Светлый фон

Почему архитектура терминала, несмотря на претенциозность и большой фантазийно-стимулирующий потенциал, не породила ни устойчивого типа, ни стилистической власти над другими «ведущими задачами»?

Я думаю, причина эта в радикальной новизне бога, которому поклоняется архитектура терминалов. Хотя всякий терминал и сохраняет в какой-то степени верность древнему латинскому Терми́ну (божеству границ и межевых знаков), главный бог современных терминалов – сэкономленное время.

Ландшафтный парк, архитектонический памятник, музей, театр, выставка, фабрика – при их принципиальном несходстве, проявившемся, в частности, в том, что эти «ведущие задачи» сменяли друг друга, не допуская двоевластия, – все они едины в том, что предназначены для траты времени, а не для его экономии. Найти для терминала типологически и стилистически устойчивый архитектурный гештальт невозможно потому, во-первых, что сама идея экономии времени с трудом поддается общеприемлемой визуализации. Во-вторых, средства транспорта столь разнообразны и так быстро прогрессируют в решении задачи экономии времени, что невозможно было бы придерживаться пусть однажды найденного гештальта для водных, железнодорожных, автомобильных, авиационных терминалов и для транспортных хабов, соединяющих все виды перевозок.

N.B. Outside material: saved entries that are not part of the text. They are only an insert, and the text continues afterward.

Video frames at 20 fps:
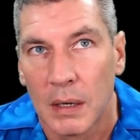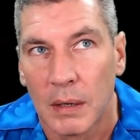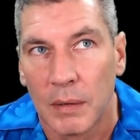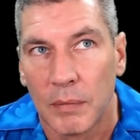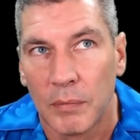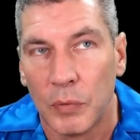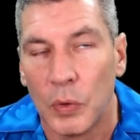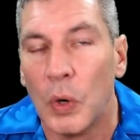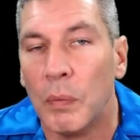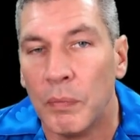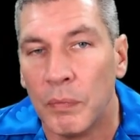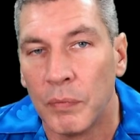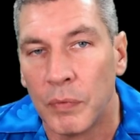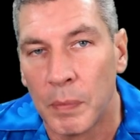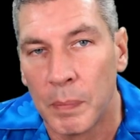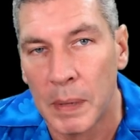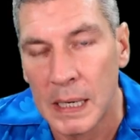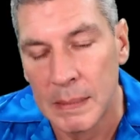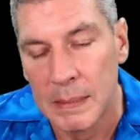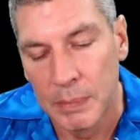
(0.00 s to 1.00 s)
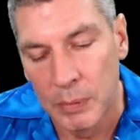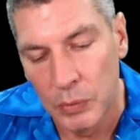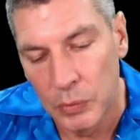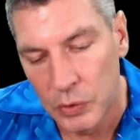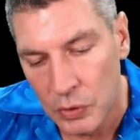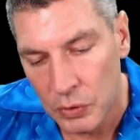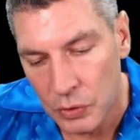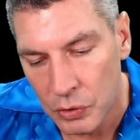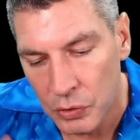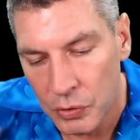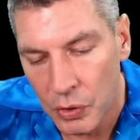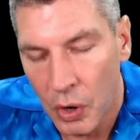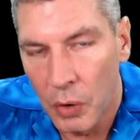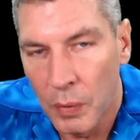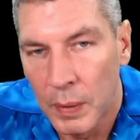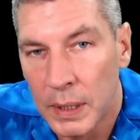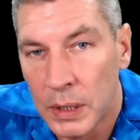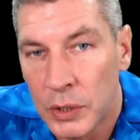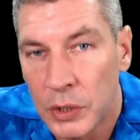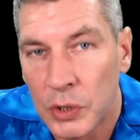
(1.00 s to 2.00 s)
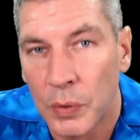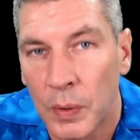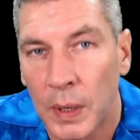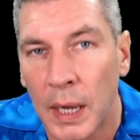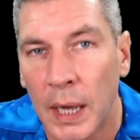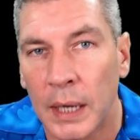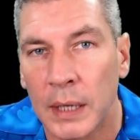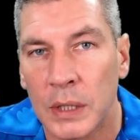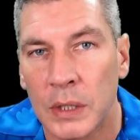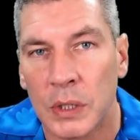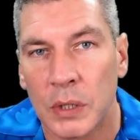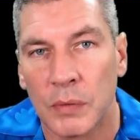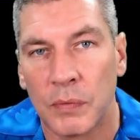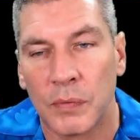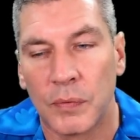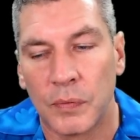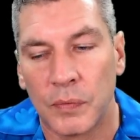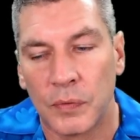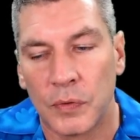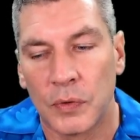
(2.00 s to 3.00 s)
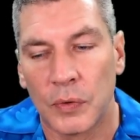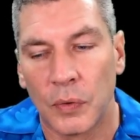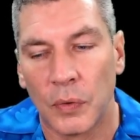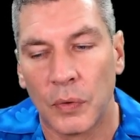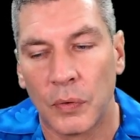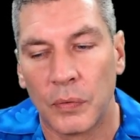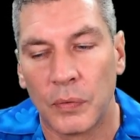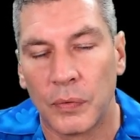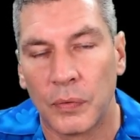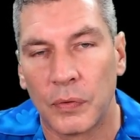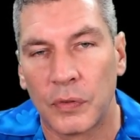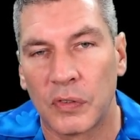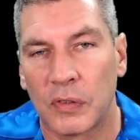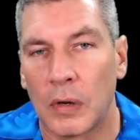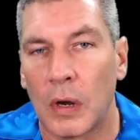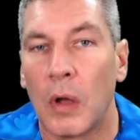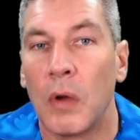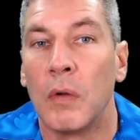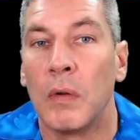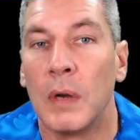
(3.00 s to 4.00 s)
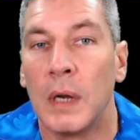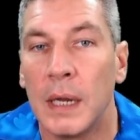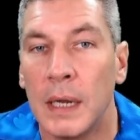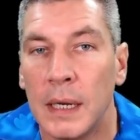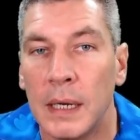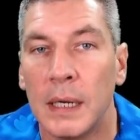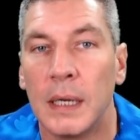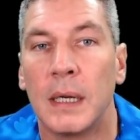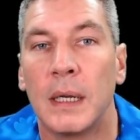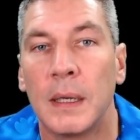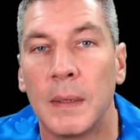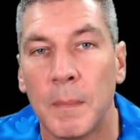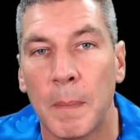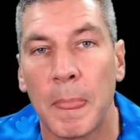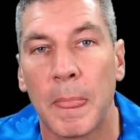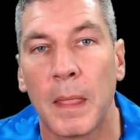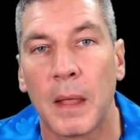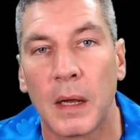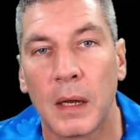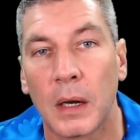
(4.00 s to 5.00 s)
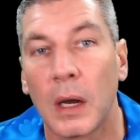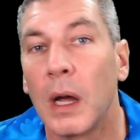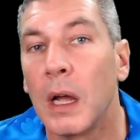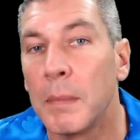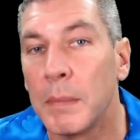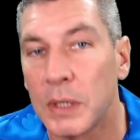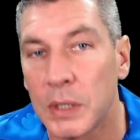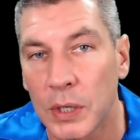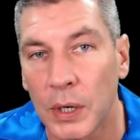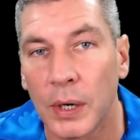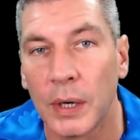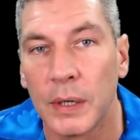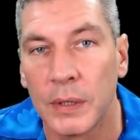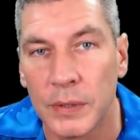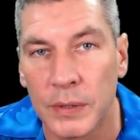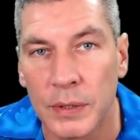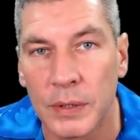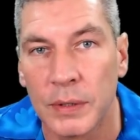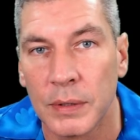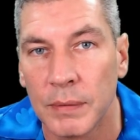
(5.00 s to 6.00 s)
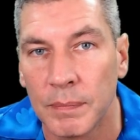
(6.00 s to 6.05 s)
room for people to grow into it and to sort of slowly climatize,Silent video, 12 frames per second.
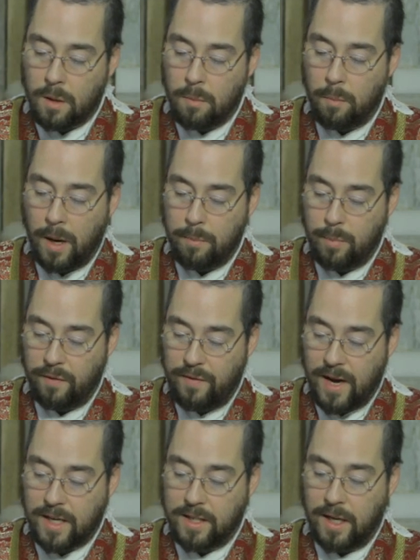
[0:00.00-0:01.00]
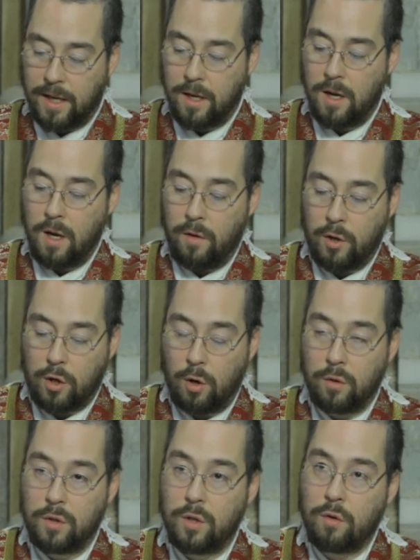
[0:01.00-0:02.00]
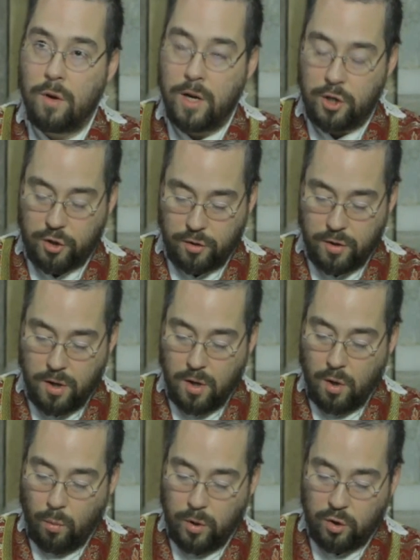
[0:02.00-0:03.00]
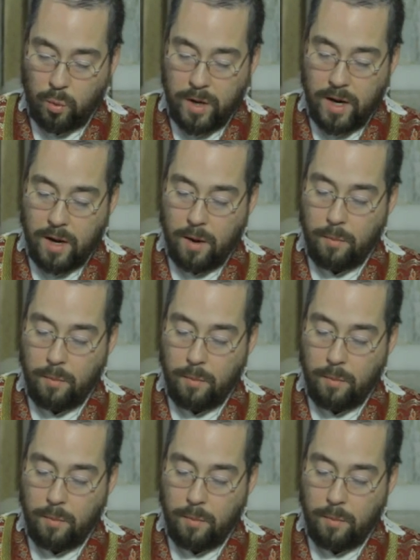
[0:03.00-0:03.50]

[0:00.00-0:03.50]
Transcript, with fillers: by perfecting the consecration which we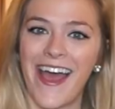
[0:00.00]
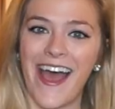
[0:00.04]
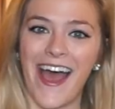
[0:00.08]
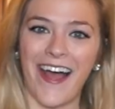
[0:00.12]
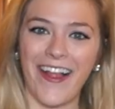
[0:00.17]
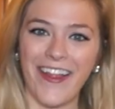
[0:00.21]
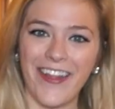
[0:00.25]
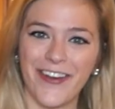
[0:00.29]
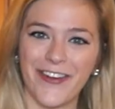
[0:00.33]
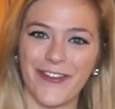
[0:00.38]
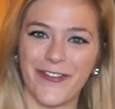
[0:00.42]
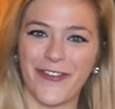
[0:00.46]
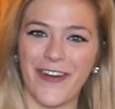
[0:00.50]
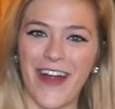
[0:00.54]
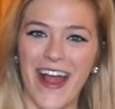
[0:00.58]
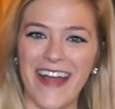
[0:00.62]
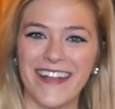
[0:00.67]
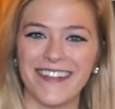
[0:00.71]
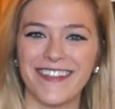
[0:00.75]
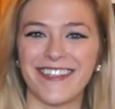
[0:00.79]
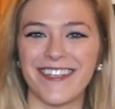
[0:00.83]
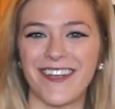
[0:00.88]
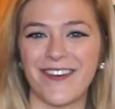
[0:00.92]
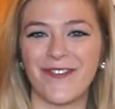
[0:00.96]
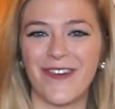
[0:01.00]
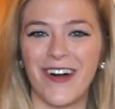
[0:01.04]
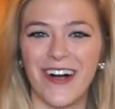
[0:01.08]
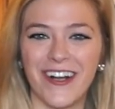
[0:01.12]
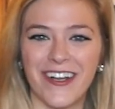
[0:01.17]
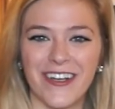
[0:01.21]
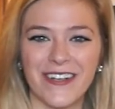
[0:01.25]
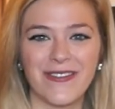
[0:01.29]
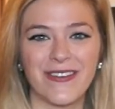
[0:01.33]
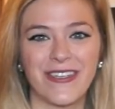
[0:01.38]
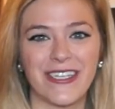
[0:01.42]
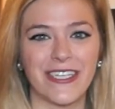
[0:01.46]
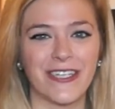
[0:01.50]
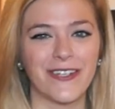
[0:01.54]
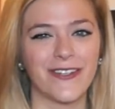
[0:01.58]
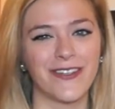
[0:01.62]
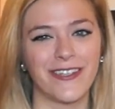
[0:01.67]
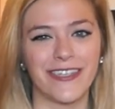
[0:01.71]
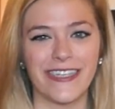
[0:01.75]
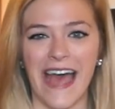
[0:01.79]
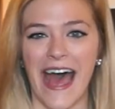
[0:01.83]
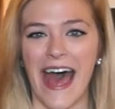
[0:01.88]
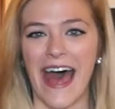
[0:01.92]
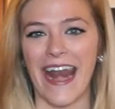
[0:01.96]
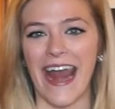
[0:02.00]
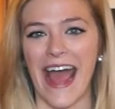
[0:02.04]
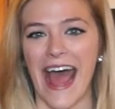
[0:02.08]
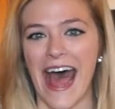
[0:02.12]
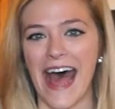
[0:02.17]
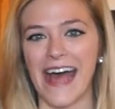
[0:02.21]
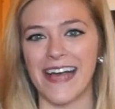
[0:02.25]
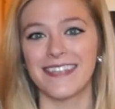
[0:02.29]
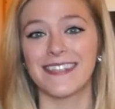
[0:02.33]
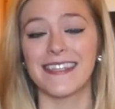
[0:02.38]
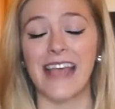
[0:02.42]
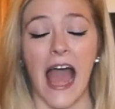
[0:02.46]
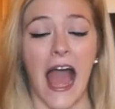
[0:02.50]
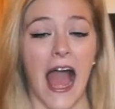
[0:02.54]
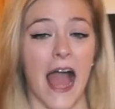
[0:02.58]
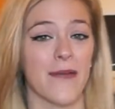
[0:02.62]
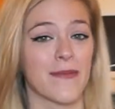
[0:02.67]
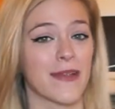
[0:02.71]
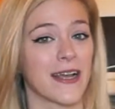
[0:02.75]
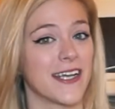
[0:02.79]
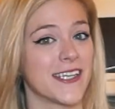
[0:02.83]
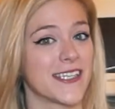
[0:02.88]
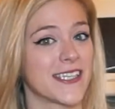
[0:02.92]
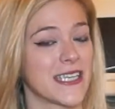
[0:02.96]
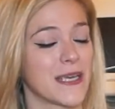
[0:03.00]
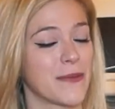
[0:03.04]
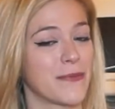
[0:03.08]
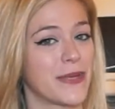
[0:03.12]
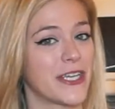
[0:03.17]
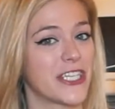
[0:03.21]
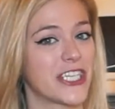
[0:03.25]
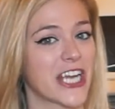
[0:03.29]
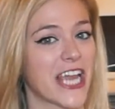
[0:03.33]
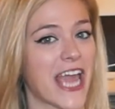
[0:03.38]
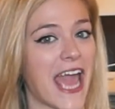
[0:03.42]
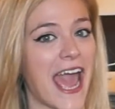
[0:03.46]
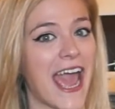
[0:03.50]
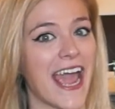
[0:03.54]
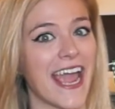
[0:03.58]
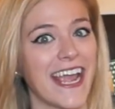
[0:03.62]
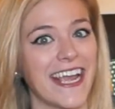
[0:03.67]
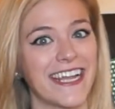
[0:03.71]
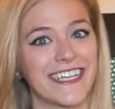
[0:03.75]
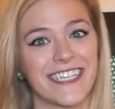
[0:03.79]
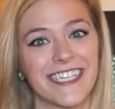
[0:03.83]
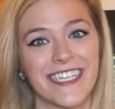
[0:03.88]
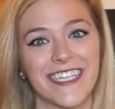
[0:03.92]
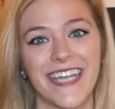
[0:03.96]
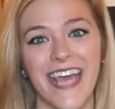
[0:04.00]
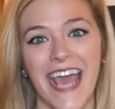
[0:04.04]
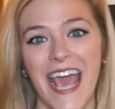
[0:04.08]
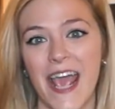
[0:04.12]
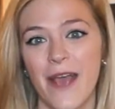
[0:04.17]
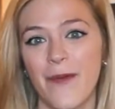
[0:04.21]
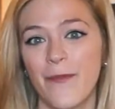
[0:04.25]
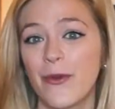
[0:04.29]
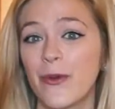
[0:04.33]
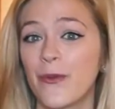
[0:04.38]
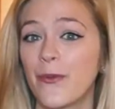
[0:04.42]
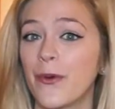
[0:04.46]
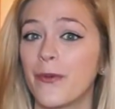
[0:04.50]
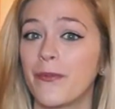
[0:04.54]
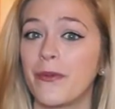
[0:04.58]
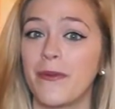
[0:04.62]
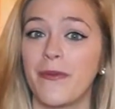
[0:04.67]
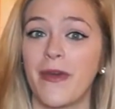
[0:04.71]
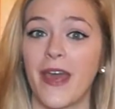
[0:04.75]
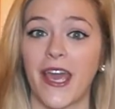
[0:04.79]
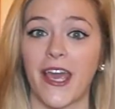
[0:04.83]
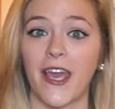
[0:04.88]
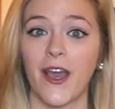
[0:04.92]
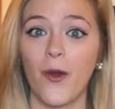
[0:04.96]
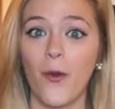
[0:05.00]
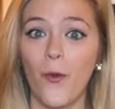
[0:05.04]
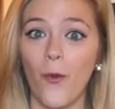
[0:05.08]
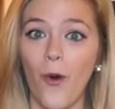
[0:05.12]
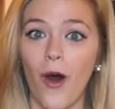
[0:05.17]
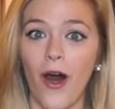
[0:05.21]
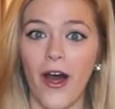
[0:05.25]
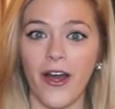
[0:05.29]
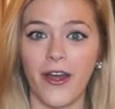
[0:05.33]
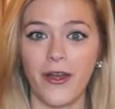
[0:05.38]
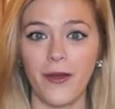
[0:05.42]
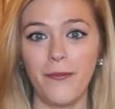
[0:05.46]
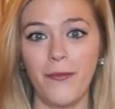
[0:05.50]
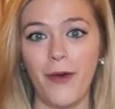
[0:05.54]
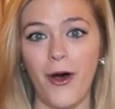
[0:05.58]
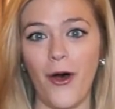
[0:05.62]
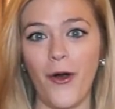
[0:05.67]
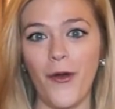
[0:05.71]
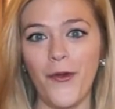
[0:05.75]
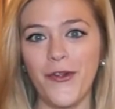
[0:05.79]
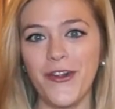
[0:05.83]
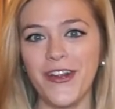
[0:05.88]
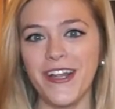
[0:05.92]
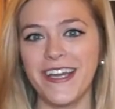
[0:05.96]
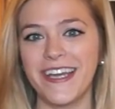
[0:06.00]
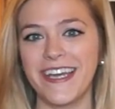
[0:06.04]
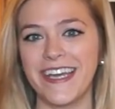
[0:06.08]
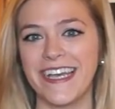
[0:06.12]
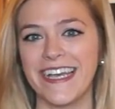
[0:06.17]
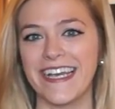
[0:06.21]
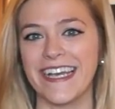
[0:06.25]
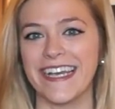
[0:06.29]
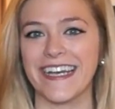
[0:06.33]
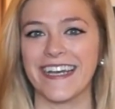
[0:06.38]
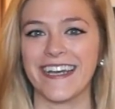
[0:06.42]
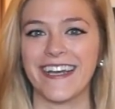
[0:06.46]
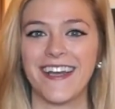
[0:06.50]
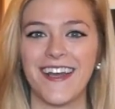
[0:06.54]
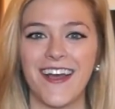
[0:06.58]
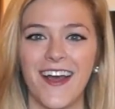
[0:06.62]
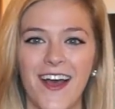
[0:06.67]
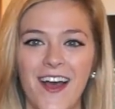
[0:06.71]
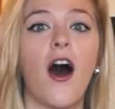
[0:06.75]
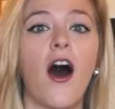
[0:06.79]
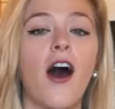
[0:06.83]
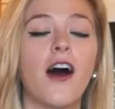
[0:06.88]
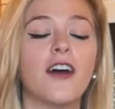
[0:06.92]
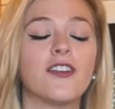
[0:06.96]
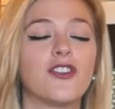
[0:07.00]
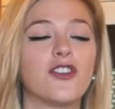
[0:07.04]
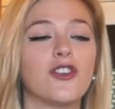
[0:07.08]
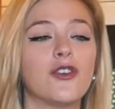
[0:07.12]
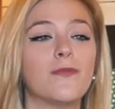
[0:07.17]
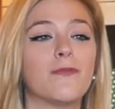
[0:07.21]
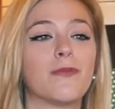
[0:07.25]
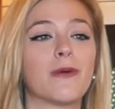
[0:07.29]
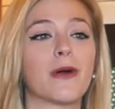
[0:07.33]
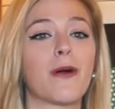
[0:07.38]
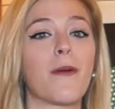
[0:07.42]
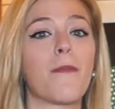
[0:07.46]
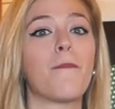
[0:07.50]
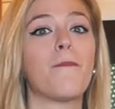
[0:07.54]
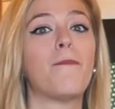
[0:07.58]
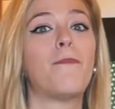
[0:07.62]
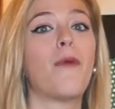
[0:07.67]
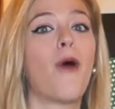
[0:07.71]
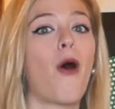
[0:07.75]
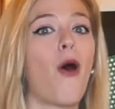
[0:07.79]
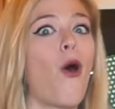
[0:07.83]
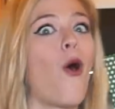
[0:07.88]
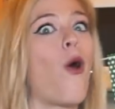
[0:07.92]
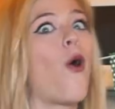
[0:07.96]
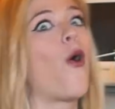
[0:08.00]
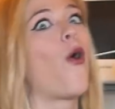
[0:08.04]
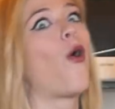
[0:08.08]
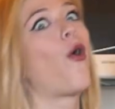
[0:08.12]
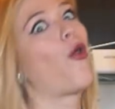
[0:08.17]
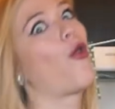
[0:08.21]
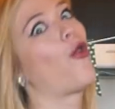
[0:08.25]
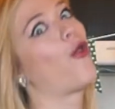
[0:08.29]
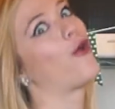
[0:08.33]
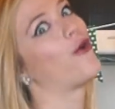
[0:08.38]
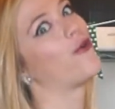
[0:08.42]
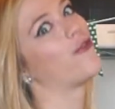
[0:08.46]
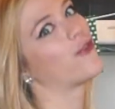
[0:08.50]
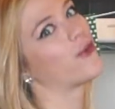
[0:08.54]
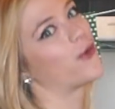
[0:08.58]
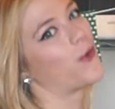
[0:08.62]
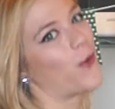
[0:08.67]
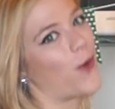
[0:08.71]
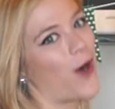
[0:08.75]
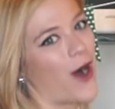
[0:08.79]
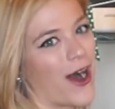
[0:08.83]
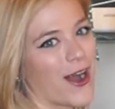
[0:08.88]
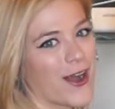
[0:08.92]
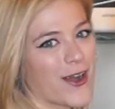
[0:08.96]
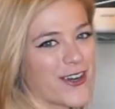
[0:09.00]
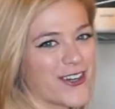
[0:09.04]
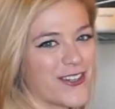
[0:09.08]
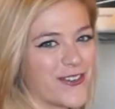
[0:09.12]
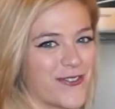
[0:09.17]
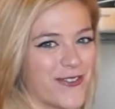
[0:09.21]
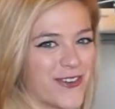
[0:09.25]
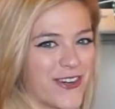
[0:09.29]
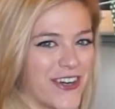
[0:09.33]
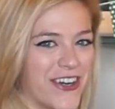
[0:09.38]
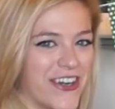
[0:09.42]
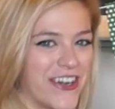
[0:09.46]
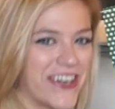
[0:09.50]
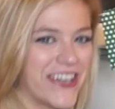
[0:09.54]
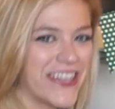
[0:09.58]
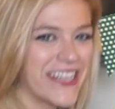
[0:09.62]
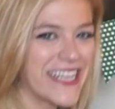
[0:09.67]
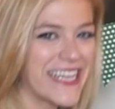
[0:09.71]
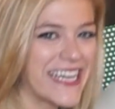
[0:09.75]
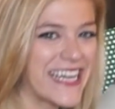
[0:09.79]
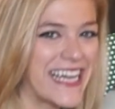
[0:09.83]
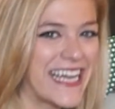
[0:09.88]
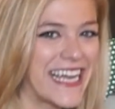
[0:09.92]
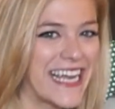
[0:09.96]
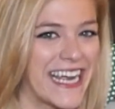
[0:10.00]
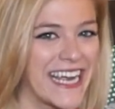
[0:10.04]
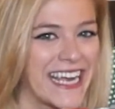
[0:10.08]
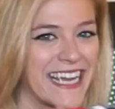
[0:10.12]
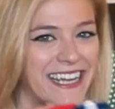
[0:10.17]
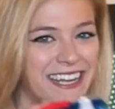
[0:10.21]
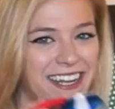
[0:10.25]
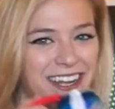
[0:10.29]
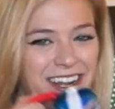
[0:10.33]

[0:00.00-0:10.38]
Hello friends and welcome to Dadass. I'm Kelsey Impicciche and today we will be making guacamole! a super bowl of guacamole.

Главным качеством архитектуры, предназначенной для экономии времени, должна быть высокая пропускная способность всех путей и узлов сооружения. Но тут вступает в силу третье обстоятельство, препятствующее превращению терминала в одну из «новых ведущих задач», – неустранимое противоречие между, с одной стороны, имматериальностью сэкономленного времени и высокой проницаемостью терминала, а с другой – немалой степенью представительности, какой терминал должен обладать в качестве пограничных врат города, области, страны, даже континента.

сменяли

Таким образом, не существует поэтики терминала. Но из этого не следует, что терминал невозможно рассматривать с точки зрения архитектурной риторики. Ведь риторические средства, к которым прибегает архитектор, более или менее независимы от требований поэтики того или иного архитектурного жанра. Антверпенский Центральный вокзал – яркий пример риторической свободы его создателя.

Винфрид Зебальд с первой же страницы романа «Аустерлиц» ведет тему времени (конец шестидесятых и время «этих записей», весна, ослепительный день, жизнь ночных животных в ноктуарии), подбираясь к вестибюлю антверпенского Центрального вокзала и, оказавшись в нем (заход солнца, сумерки), направляет внимание читателя, как в мишень, на «главное украшение этого заведения – гигантские часы с некогда золоченым, а теперь почерневшим от вокзальной копоти и табачного дыма циферблатом, на котором двигалась кругами стрелка длиною не меньше шести футов. Во время наступавших в продолжение нашей беседы пауз мы оба заметили, как бесконечно долго тянется каждая минута и сколь страшным нам всякий раз казался этот, хотя и ожидаемый, рывок стрелки, походившей на карающий меч правосудия, когда от будущего отсекалась очередная шестидесятая доля часа, а стрелка продолжала все дрожать и дрожала так угрожающе, что при взгляде на нее обрывалось сердце»939. Я думаю, стрелка часов должна казаться похожей на «карающий меч правосудия» всякому, кто, находясь в сооружении, посвященном богу сэкономленного времени, осмеливается этому богу не служить.